Zhang Qiong, Borst Jelmer P, Kass Robert E, Anderson John R
Machine Learning Department, Carnegie Mellon University, Pittsburgh, Pennsylvania.
Center for the Neural Basis of Cognition, Pittsburgh, Pennsylvania.
Hum Brain Mapp. 2017 Sep;38(9):4287-4301. doi: 10.1002/hbm.23689. Epub 2017 Jun 23.

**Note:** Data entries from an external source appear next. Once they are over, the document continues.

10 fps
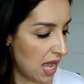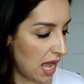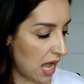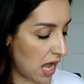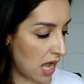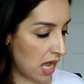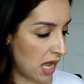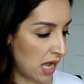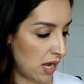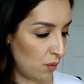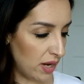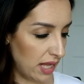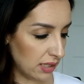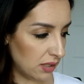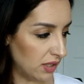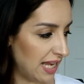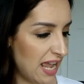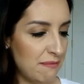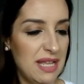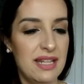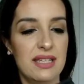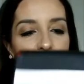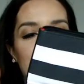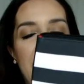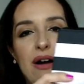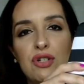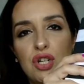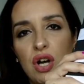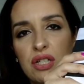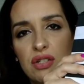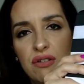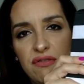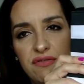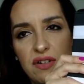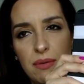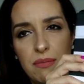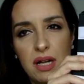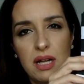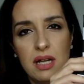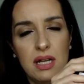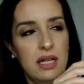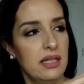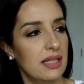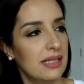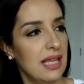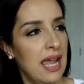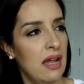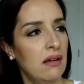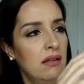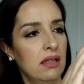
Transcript: What else? So they gave me this pouch also from the sale.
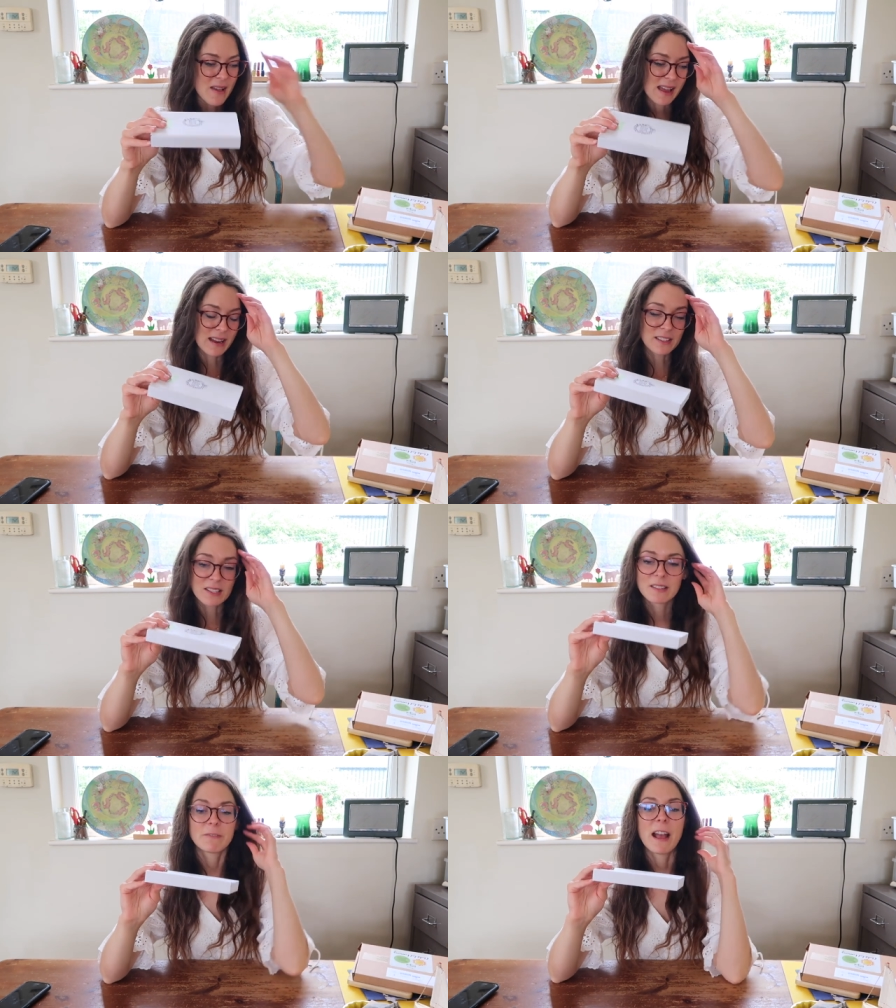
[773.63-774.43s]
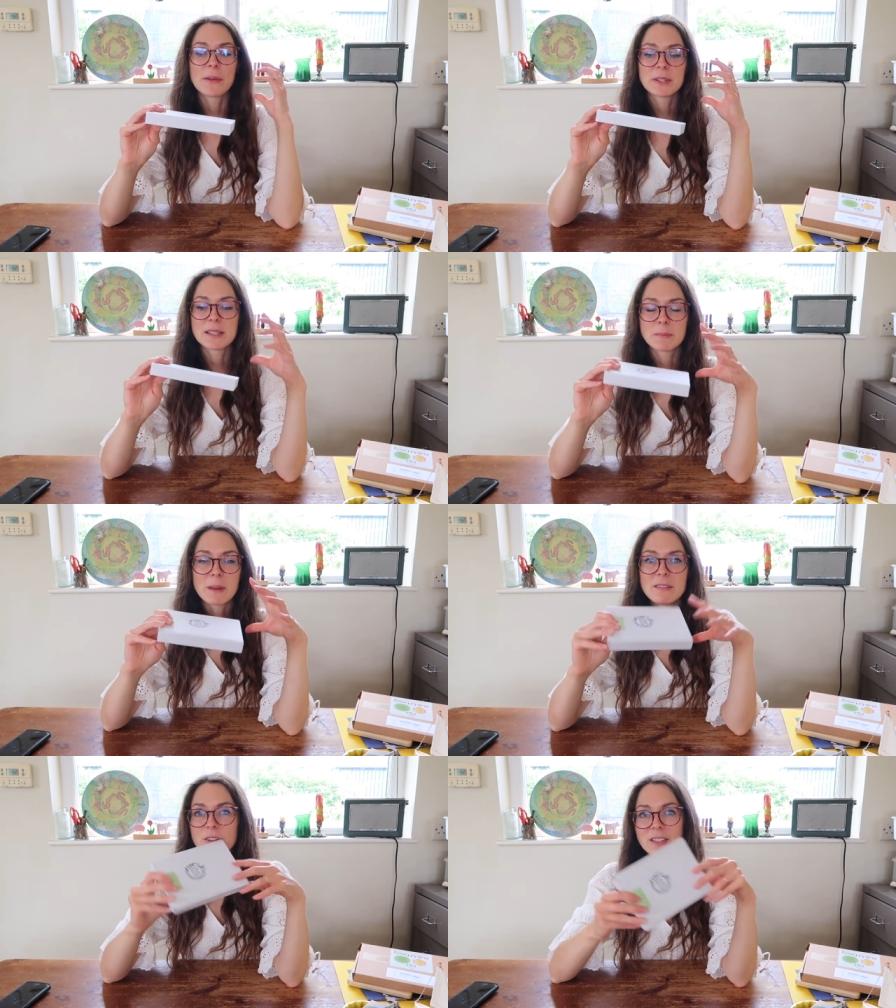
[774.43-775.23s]
and I just found this has
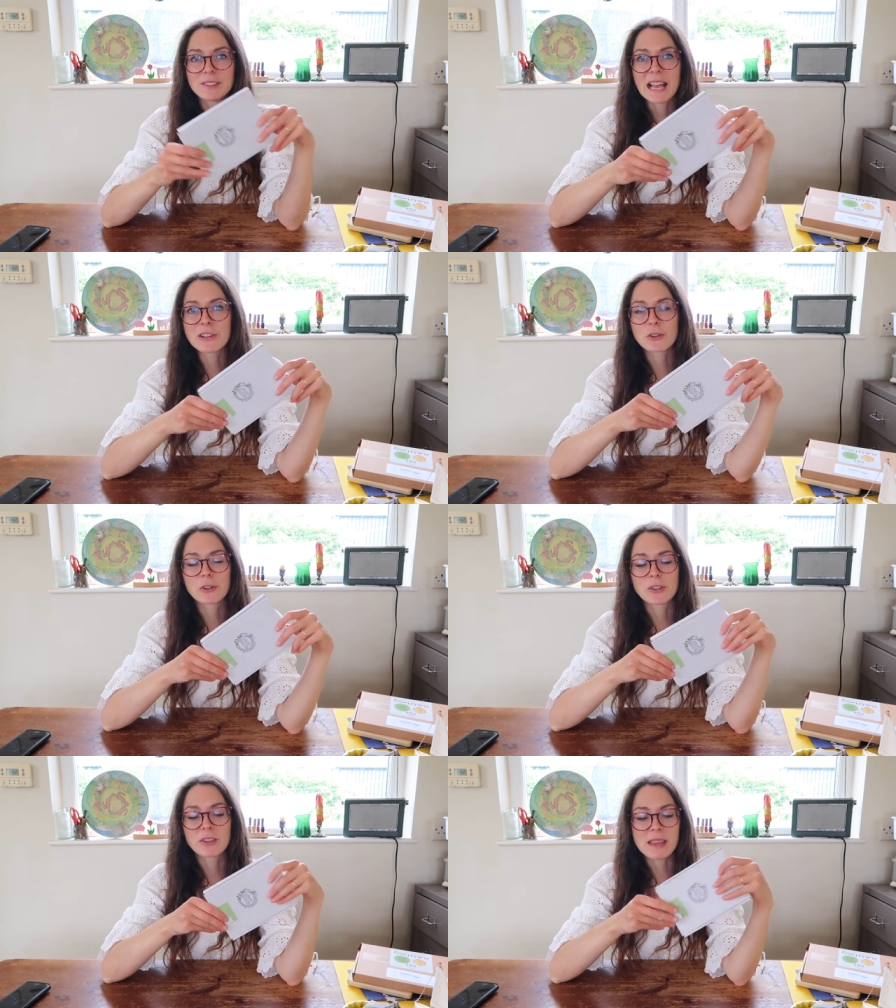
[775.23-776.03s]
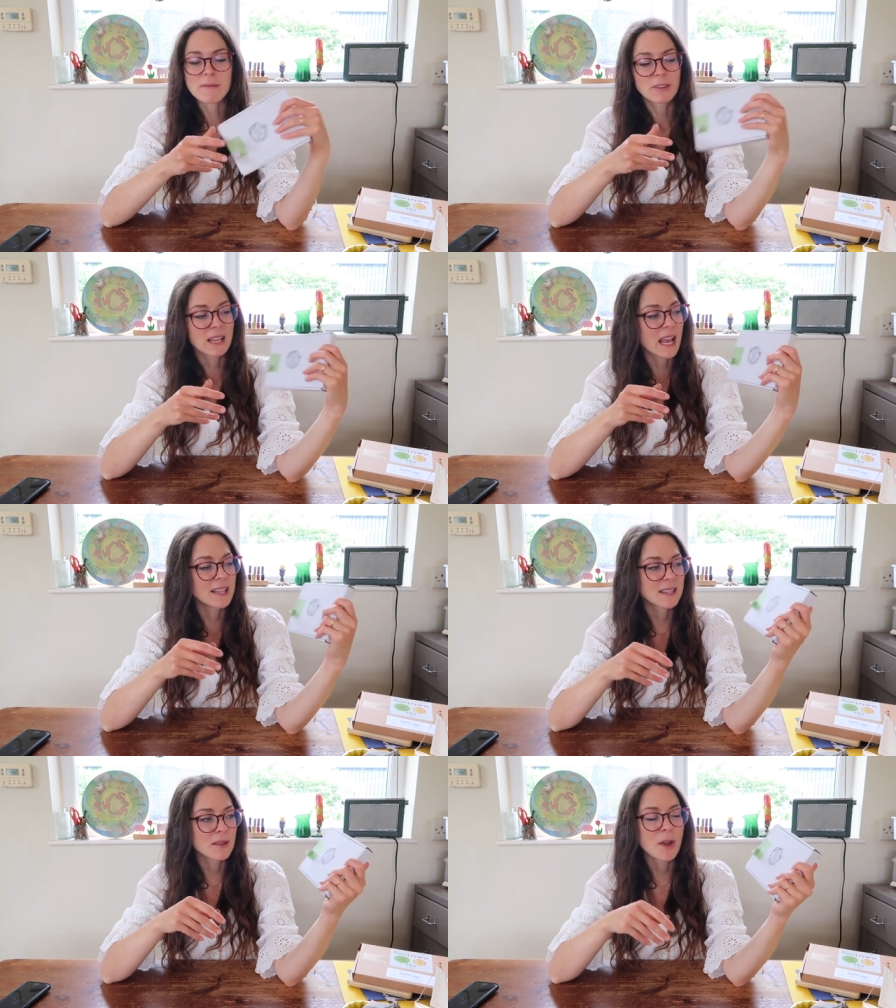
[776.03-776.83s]
been a real natural theme for the
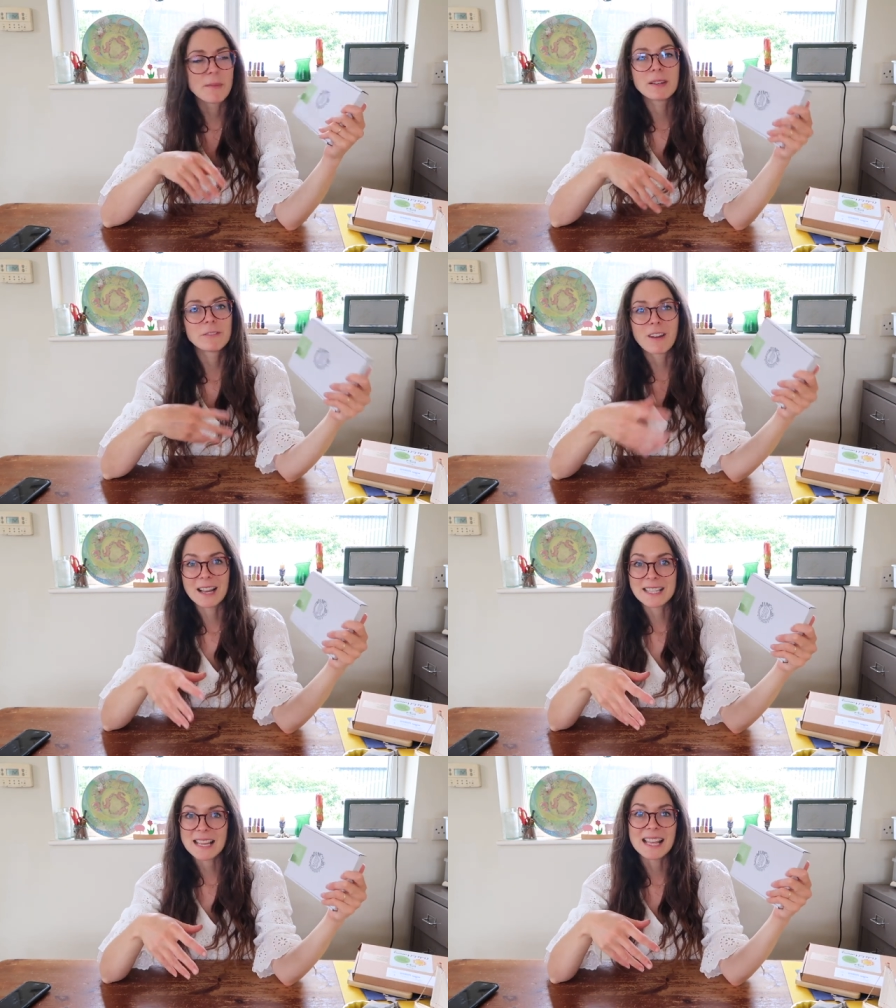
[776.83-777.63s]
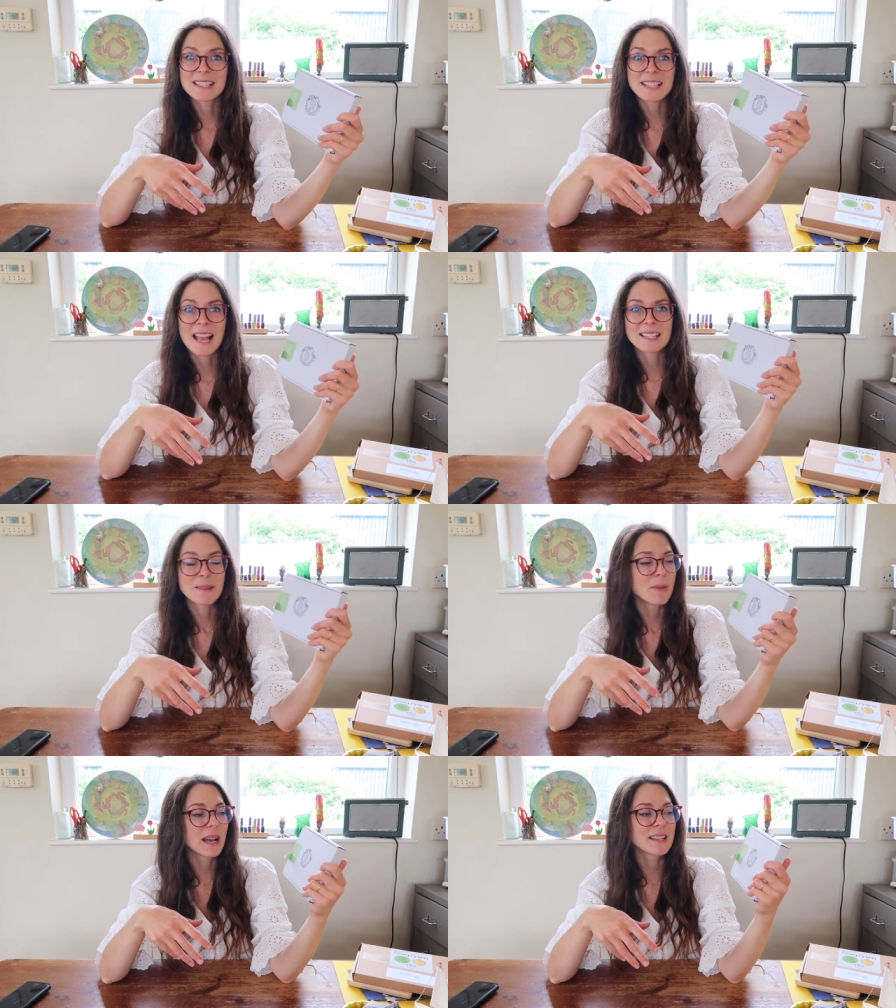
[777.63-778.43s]
kids at the moment, finding insects
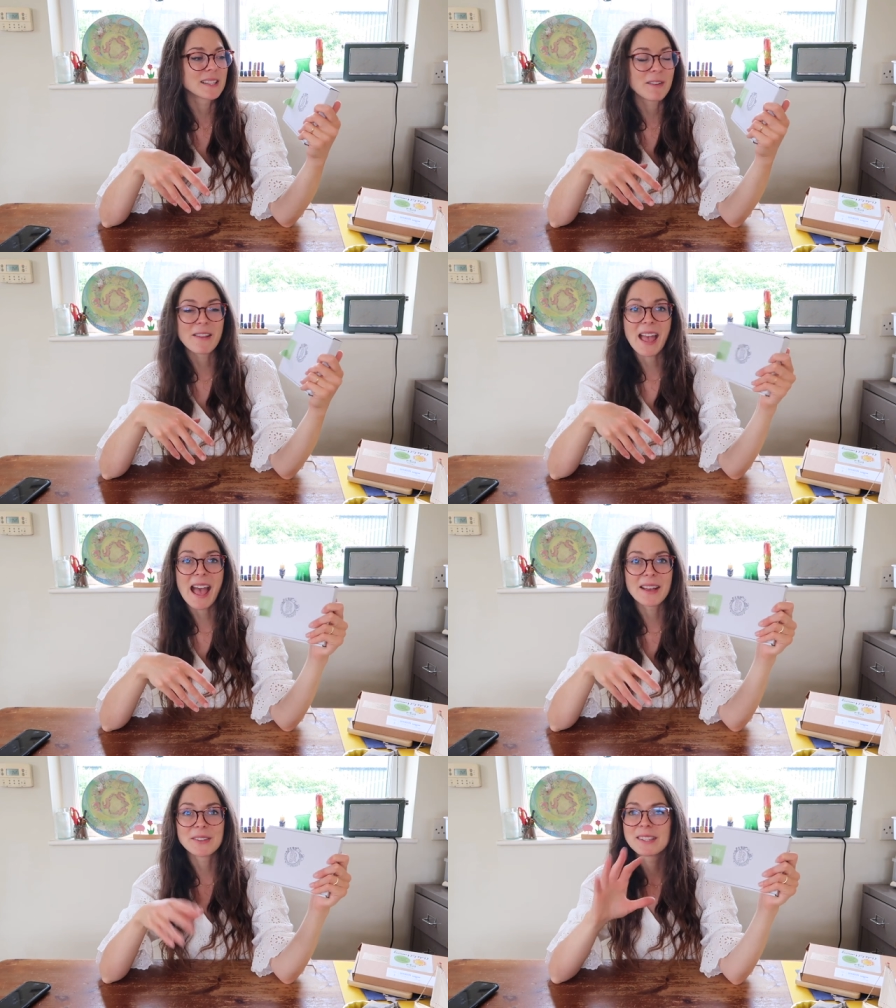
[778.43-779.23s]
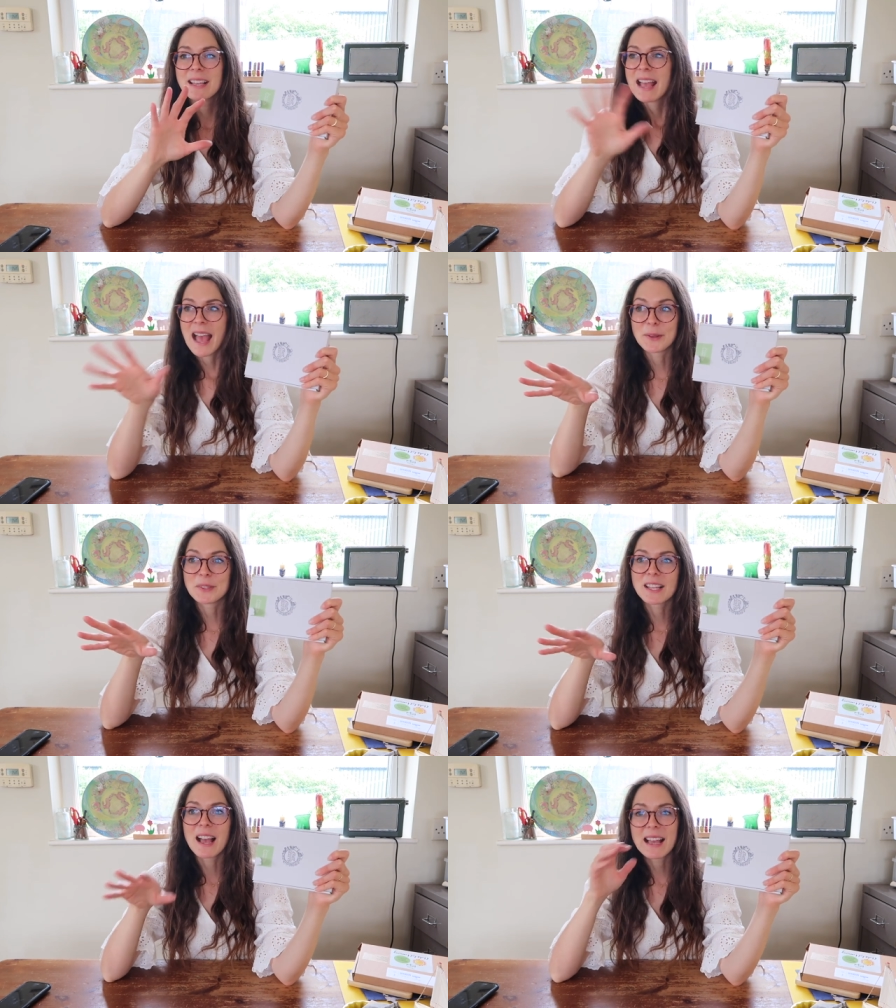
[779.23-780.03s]
and bugs around the house,
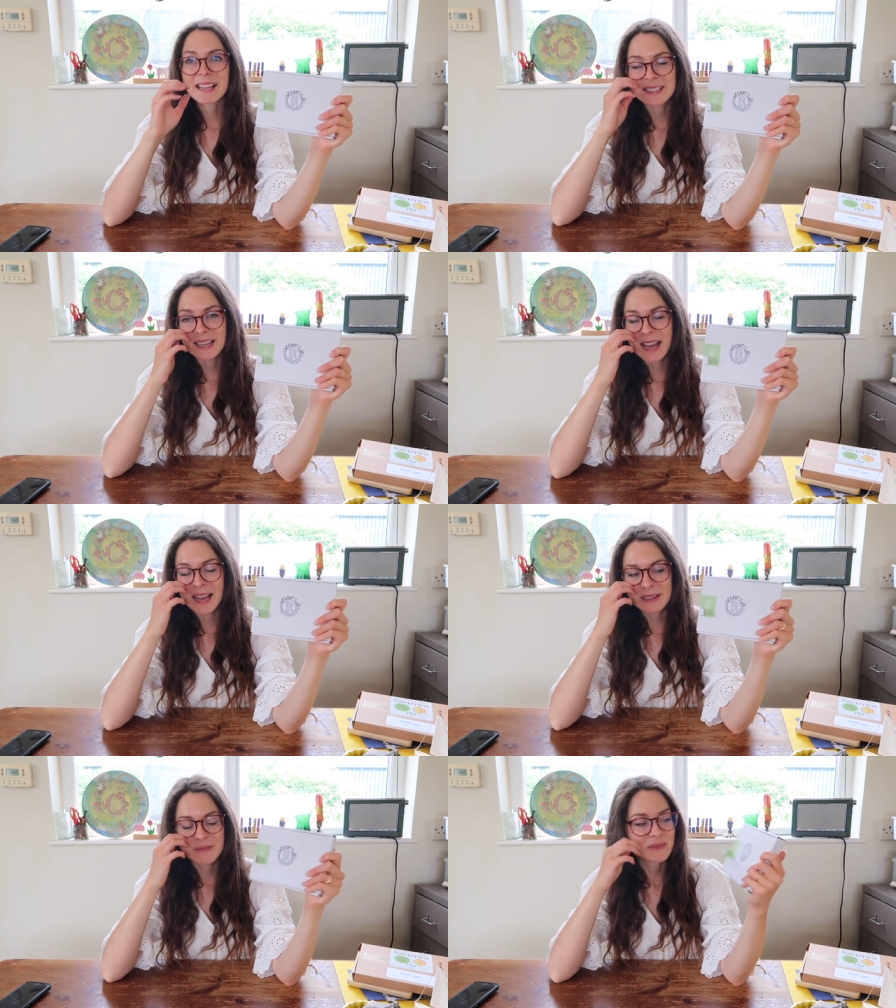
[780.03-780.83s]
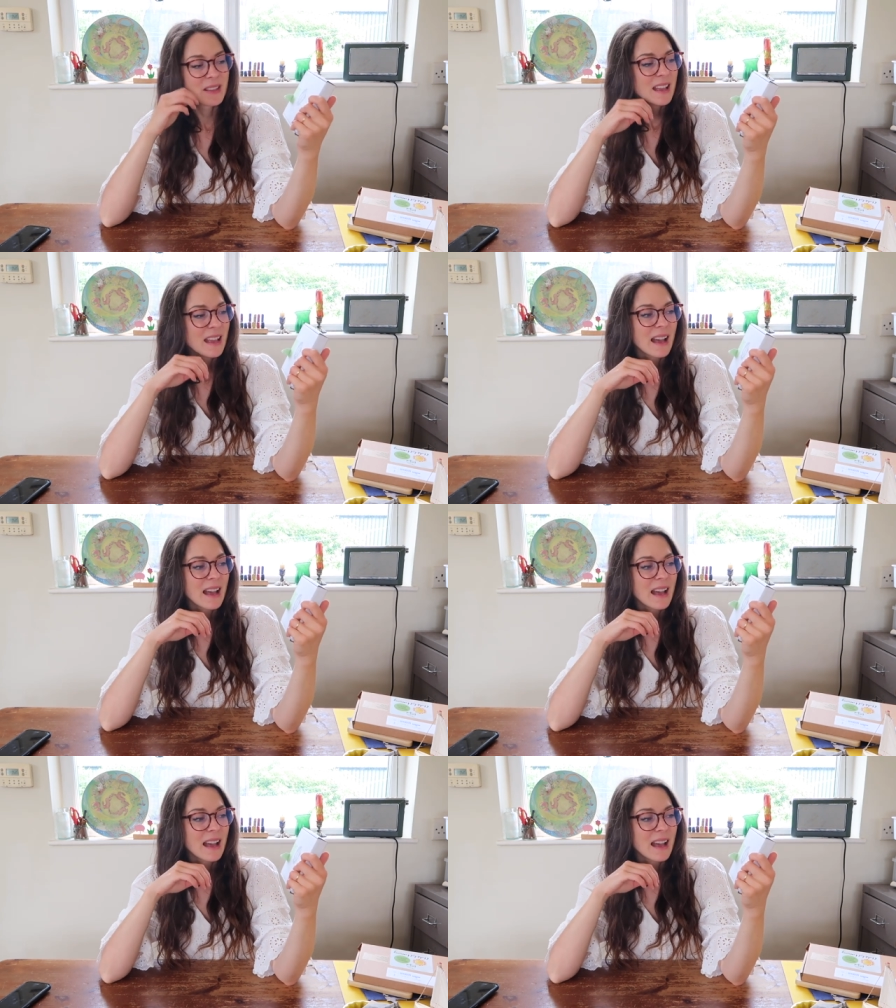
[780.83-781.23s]
outside, um,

Pooling neural imaging data across subjects requires aligning recordings from different subjects. In magnetoencephalography (MEG) recordings, sensors across subjects are poorly correlated both because of differences in the exact location of the sensors, and structural and functional differences in the brains. It is possible to achieve alignment by assuming that the same regions of different brains correspond across subjects. However, this relies on both the assumption that brain anatomy and function are well correlated, and the strong assumptions that go into solving the under-determined inverse problem given the high-dimensional source space. In this article, we investigated an alternative method that bypasses source-localization. Instead, it analyzes the sensor recordings themselves and aligns their temporal signatures across subjects. We used a multivariate approach, multiset canonical correlation analysis (M-CCA), to transform individual subject data to a low-dimensional common representational space. We evaluated the robustness of this approach over a synthetic dataset, by examining the effect of different factors that add to the noise and individual differences in the data. On an MEG dataset, we demonstrated that M-CCA performs better than a method that assumes perfect sensor correspondence and a method that applies source localization. Last, we described how the standard M-CCA algorithm could be further improved with a regularization term that incorporates spatial sensor information. Hum Brain Mapp 38:4287-4301, 2017. © 2017 Wiley Periodicals, Inc.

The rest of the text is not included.